I took my new SimHash Scalar Encoder, and was able to easily make a Document Encoder version (link below).
Similar documents will receive similar sparse encodings, and un-similar documents will have more unrelated outputs.
Similarity is defined as binary distance between strings, there is no kind of linguistic semantic understanding. You’ll want http://cortical.io for that.
How it works:
- Take a document, split up the words, and hash each.
- You can optionally add weights to the word hashes of your document (in order to make big words more important in the output than small words).
- Combine the hashes into a sparse SimHash for the document
(same method as SimHash Scalar encoder).
- This can be used as a category encoder if each document consists of a single word.

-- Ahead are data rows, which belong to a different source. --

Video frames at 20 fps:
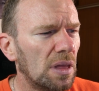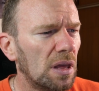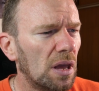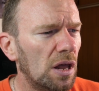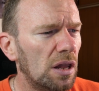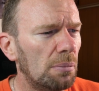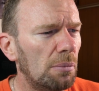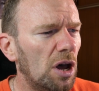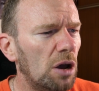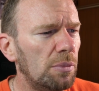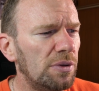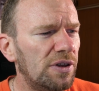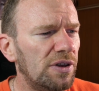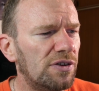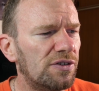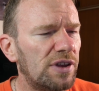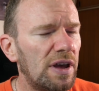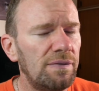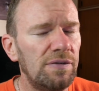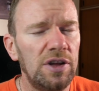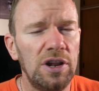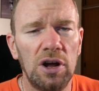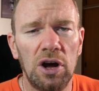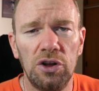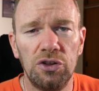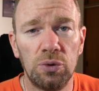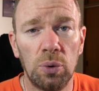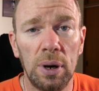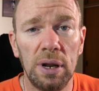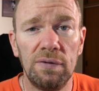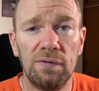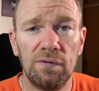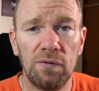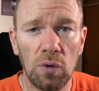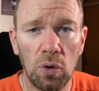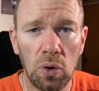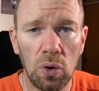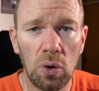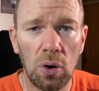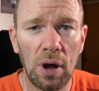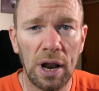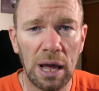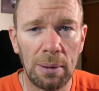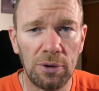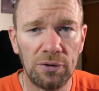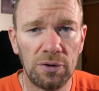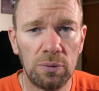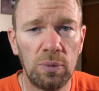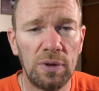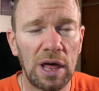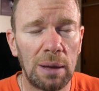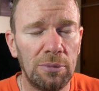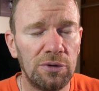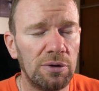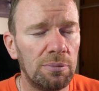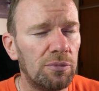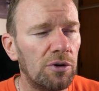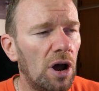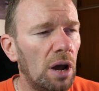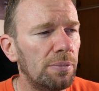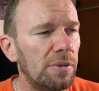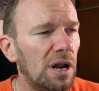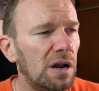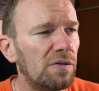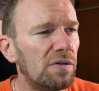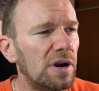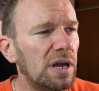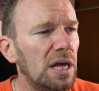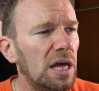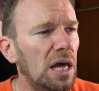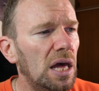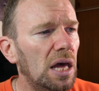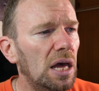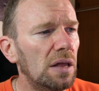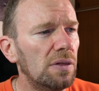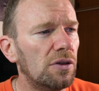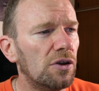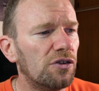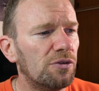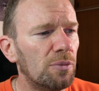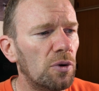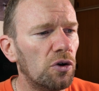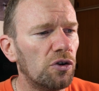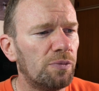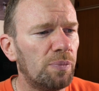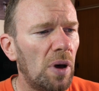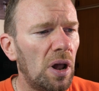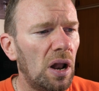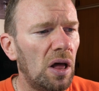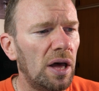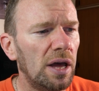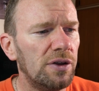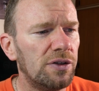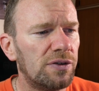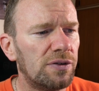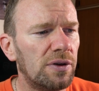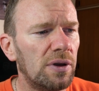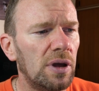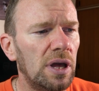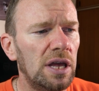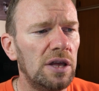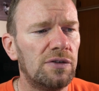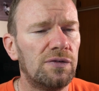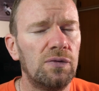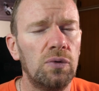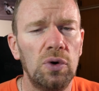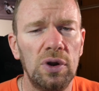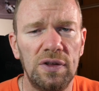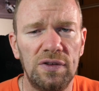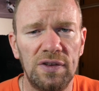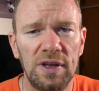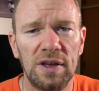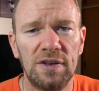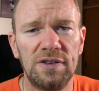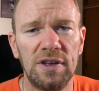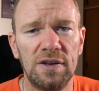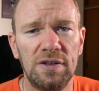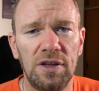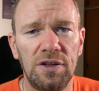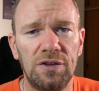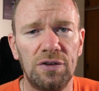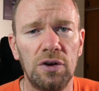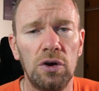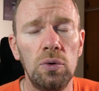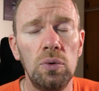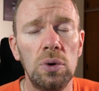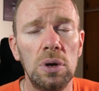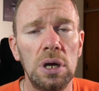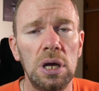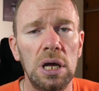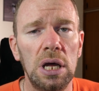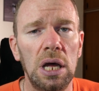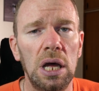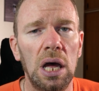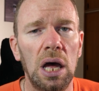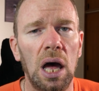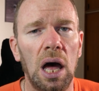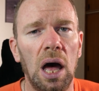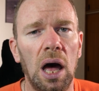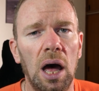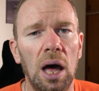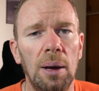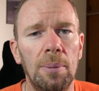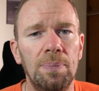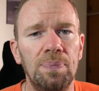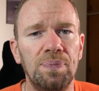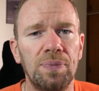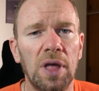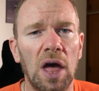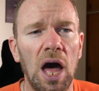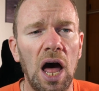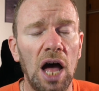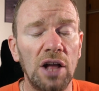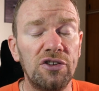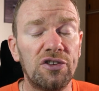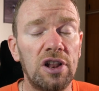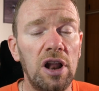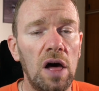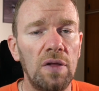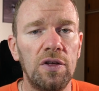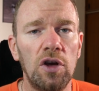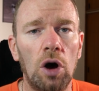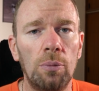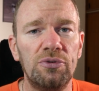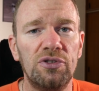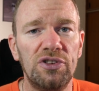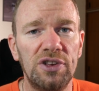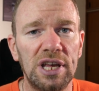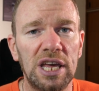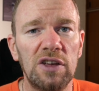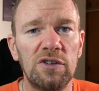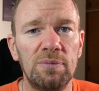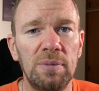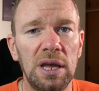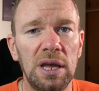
at the moment is $79.24 on Amazon with Amazon Prime delivery. The small spotlight is $46.62. I just like the options it gives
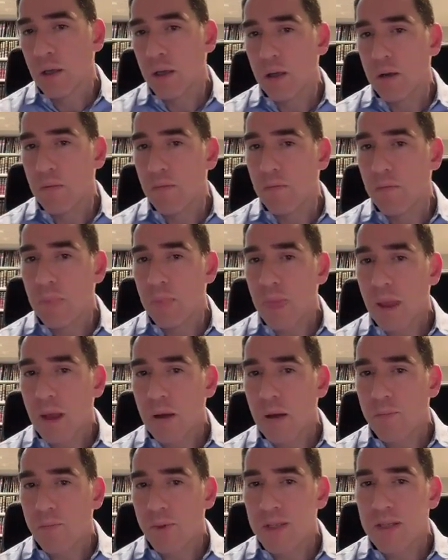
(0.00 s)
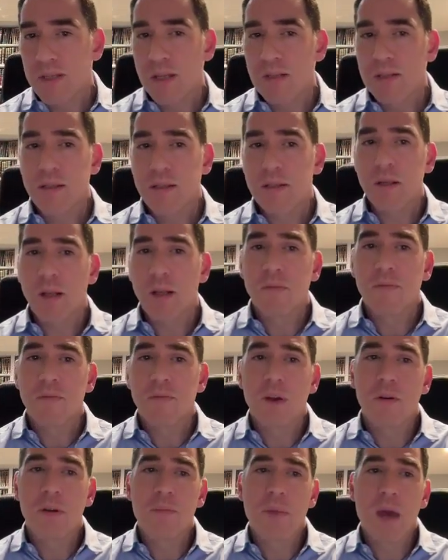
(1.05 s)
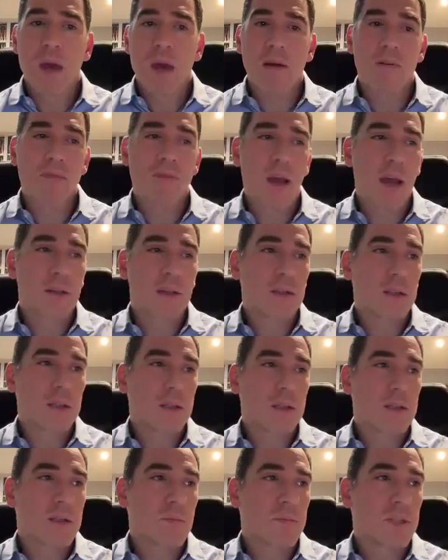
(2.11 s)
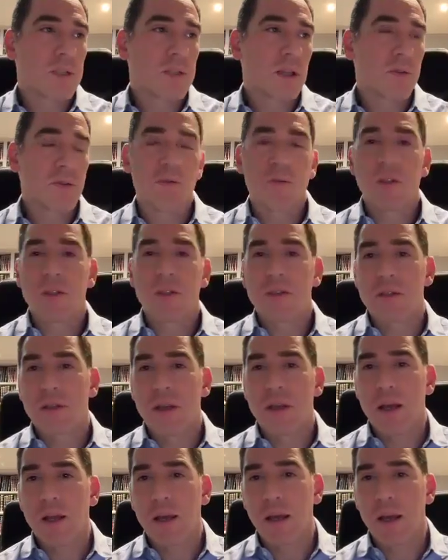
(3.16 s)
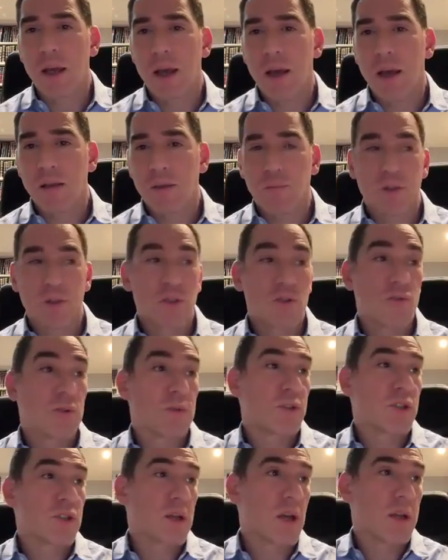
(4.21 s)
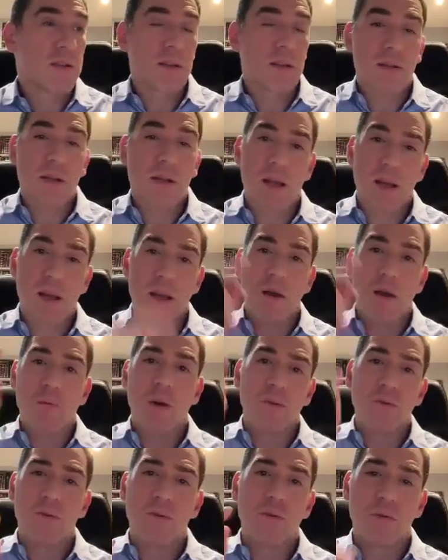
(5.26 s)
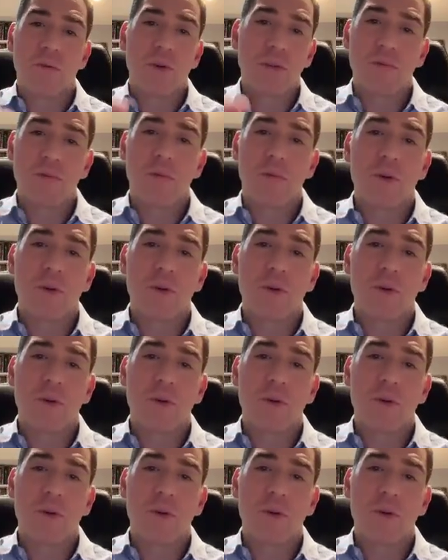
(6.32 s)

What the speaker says: um, presents itself very matter of factly. It simply tells you this is the halacha. It brings you the Mishnah. It says halacha 1, 2, 3,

- This shares a problem with the Coordinate Encoders: there is no Classifier yet (no predictions).
- It’s now in the same Pull Request as my Scalar encoder on Old NuPIC.
- My personal research repo
- Article Permalink (this)
- Put Python version into Nupic.cpp, along with the SimHash Scalar encoder.
- Rewrite those PY encoders to be C++ (also in Nupic.cpp)
- Change each word from being a hash, to being a simhash created from hashes of each letter in the word. This way, near-spellings will be considered similar (“eat” vs. “eats”), which they currently are not.